What to do. The listing below is to be written out word for word, minus its images.

Material provided.
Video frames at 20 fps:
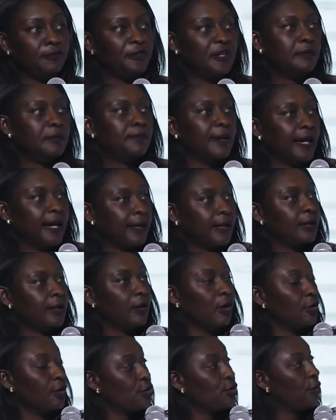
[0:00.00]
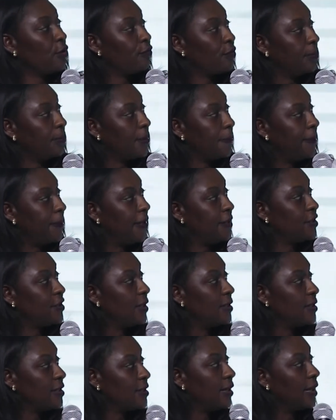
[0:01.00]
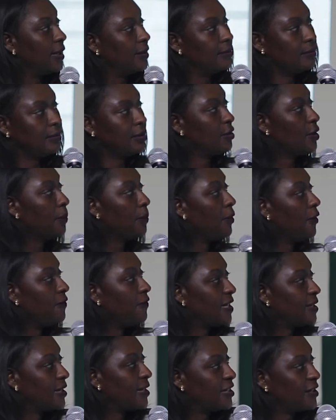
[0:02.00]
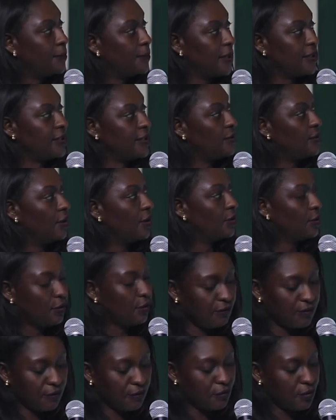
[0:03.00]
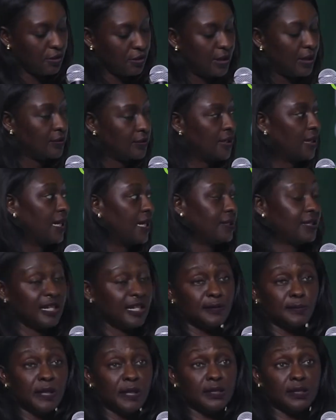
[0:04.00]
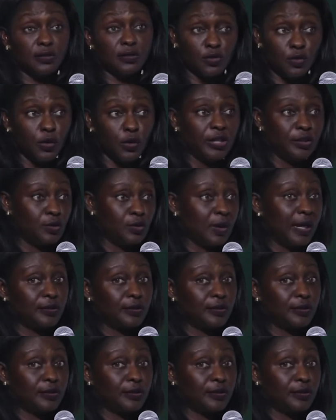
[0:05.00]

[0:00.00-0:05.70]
feedback also from the patients. And the number of assessments done, over 4,000. Assessments is going to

Solution to this exercise.
Video frames at 20 fps:
[0:00.00]
[0:01.00]
[0:02.00]
[0:03.00]
[0:04.00]
[0:05.00]

[0:00.00-0:05.70]
feedback also from the patients. And the number of assessments done, over 4,000. Assessments is going to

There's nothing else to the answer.